11.14am Over 800 patients suspected of having cancer could have had their diagnosis delayed because of an administrative error, a hospital trust has admitted.

West Hertfordshire Hospitals Trust said at least one person may have died as a result of the mistakes and 121 patients are still yet to have their case reviewed.

Between January 2010 and November 2013 patients who failed to turn up for their first appointment after being urgently referred for cancer tests were not always offered a second appointment and in some cases were discharged by the trust - in contravention of NHS guidelines.

11.10am Outsourcing firm Serco has insisted it remains committed to directly providing community care services after signing a deal with another care firm to advise it on its troubled Suffolk contract.

11.03am A well informed source has told HSJ a “turf war” is intensifying between the Health and Social Care Information Centre and NHS England over health technology.

The Health and Social Care Information Centre is drawing up a technology strategy in a move predicted to put it on a collision course with NHS England, James Illman reports

10:57am NHS England has spent about £258m a year on GP services with no identifiable justification, a review has found.

PMS contracts, for which income is agreed locally, were introduced as an alternative to nationally agreed general medical services contracts in the late 1990s. About 45 per cent of all GP practices now have PMS contracts.

NHS England examined what practices were being paid for and identified what it described as a “PMS premium” − the amount that PMS practices are being paid over and above what they would receive if on a GMS contract.

10.25am Alastair McLellan’s editorial this week considers the “good” and “ill” effects of the Francis report on the NHS.

The “good” impact, Alastair argues, is that “much more attention is being paid to the relationship between how an organisation operates and the quality of care it delivers”.

However, he says that in the year since the Francis report was published, national debate about the NHS has become “resolutely focused on the negative”, even though “there is no robust evidence NHS care overall is declining”. He warns that debate urgently needs “rebalancing”.

10.16am Continuing the Francis effect theme, Sarah Calkin has found clear evidence “that staff wellbeing and organisational culture are being taken more seriously by acute trust boards, one year after the Francis report was released”.

HSJ asked acute trusts about their approach to culture, patient safety and nursing − all major aspects of the report − and received freedom of information responses from 104 of them.

Over two thirds of respondents recruited staff based on their values as well as their competencies, in line with one of Mr Francis’s recommendations.
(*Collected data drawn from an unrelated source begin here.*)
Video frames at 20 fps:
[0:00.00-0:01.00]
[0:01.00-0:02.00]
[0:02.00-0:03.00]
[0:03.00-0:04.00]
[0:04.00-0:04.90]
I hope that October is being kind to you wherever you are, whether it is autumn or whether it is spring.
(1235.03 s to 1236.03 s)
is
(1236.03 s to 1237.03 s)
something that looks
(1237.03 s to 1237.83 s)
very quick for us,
However, Sarah’s research also found that a quarter of trusts are allowing healthcare assistants to start work on the wards without undergoing any training for the job.
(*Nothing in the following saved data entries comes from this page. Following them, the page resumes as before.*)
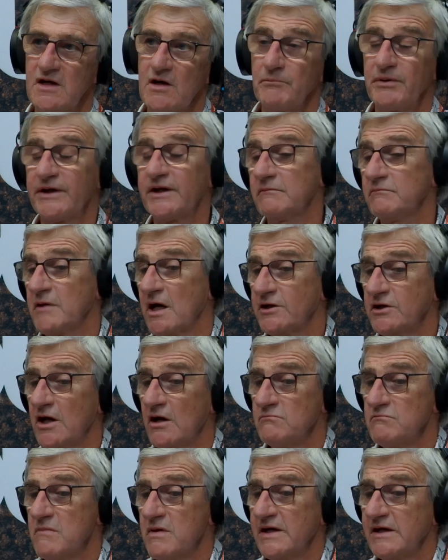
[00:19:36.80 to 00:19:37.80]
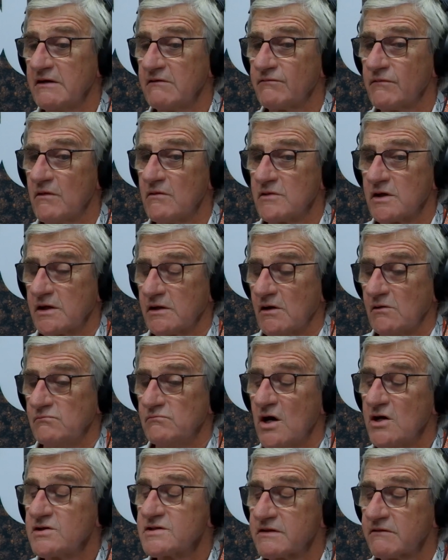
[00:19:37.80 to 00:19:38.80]
But
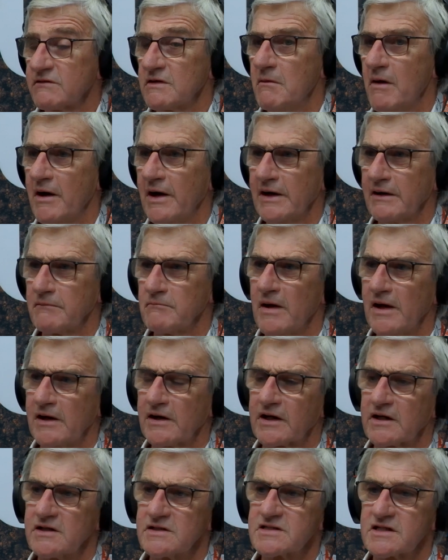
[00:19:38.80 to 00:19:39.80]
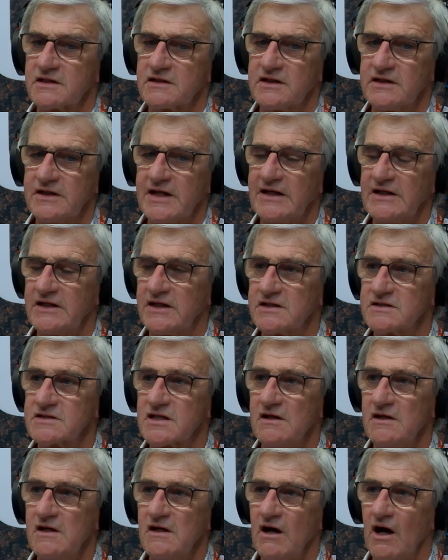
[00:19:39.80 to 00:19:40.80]
most of the Americans and Canadians
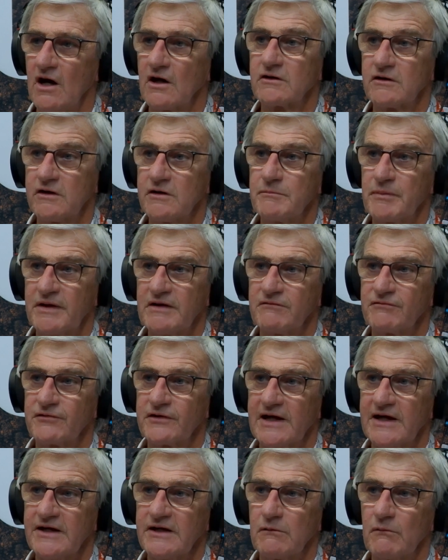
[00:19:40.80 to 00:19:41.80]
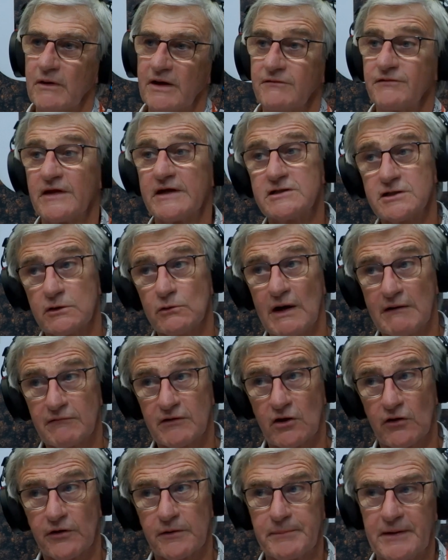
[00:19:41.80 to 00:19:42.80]
are growing peat-free anyway. They do have a
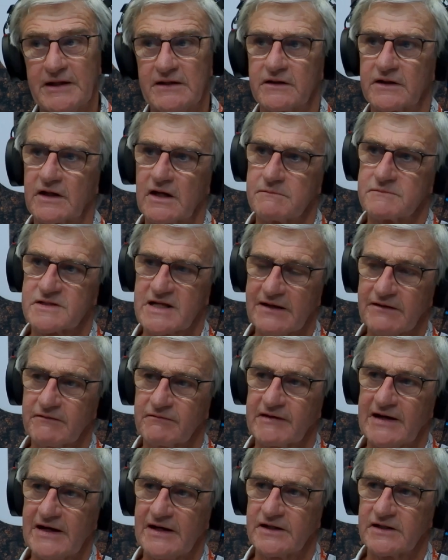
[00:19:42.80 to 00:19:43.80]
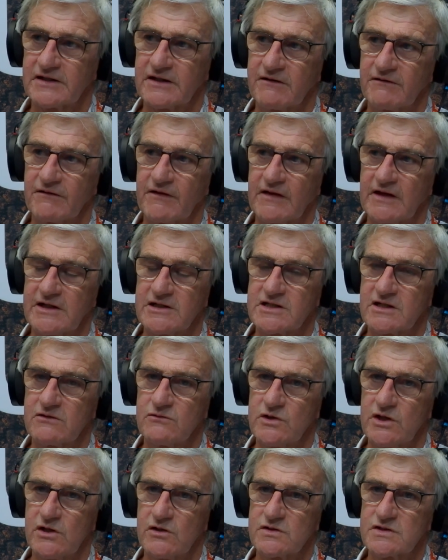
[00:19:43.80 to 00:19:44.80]
lot of peat that comes out of Canada that they do
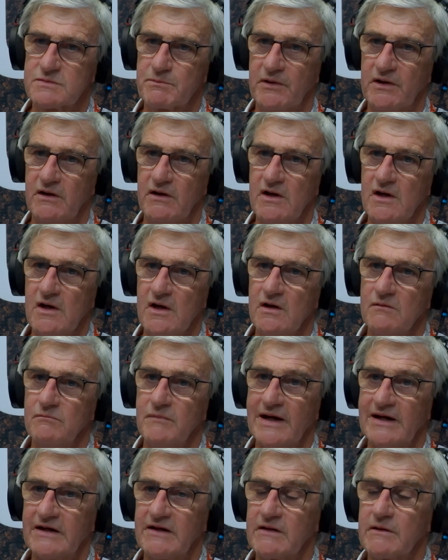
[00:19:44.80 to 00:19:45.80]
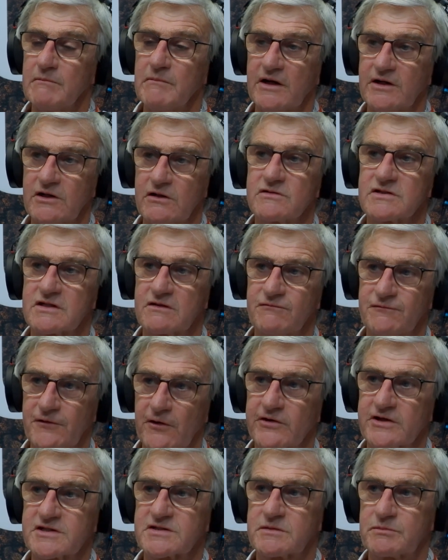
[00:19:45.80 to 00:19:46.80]
use, but many of them are using
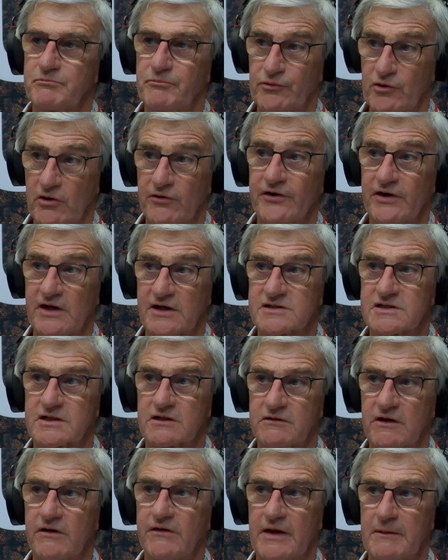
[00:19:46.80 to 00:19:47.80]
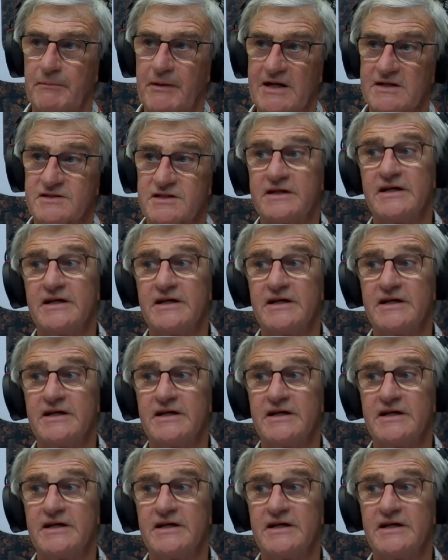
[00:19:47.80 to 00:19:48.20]
forest products to grow their plants.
10.10am Turning through the papers today, The Daily Telegraph has a piece written by Jeremy Hunt. The health secretary, writing one year on from when Robert Francis QC published his report on Stafford Hospital, claims that a “Francis effect” has resulted in a “tangible shift in priorities in our hospitals”.

Mr Hunt says: “The NHS is crossing the Rubicon, with compassionate care starting to replace tick-box targets on boards and wards”.

9.50am HSJ is holding a webinar on competition at 12.30 today. Click here to join in later.

7.00am Hello and welcome to HSJ Live. We start things off with news that the Care Quality Commission has said it currently lacks the skills to deliver a new duty of “market oversight” of the adult social care sector.

HSJ’s Will Hazell reports that the regulator is likely to become responsible for monitoring a small number of “difficult to replace providers” from April 2015.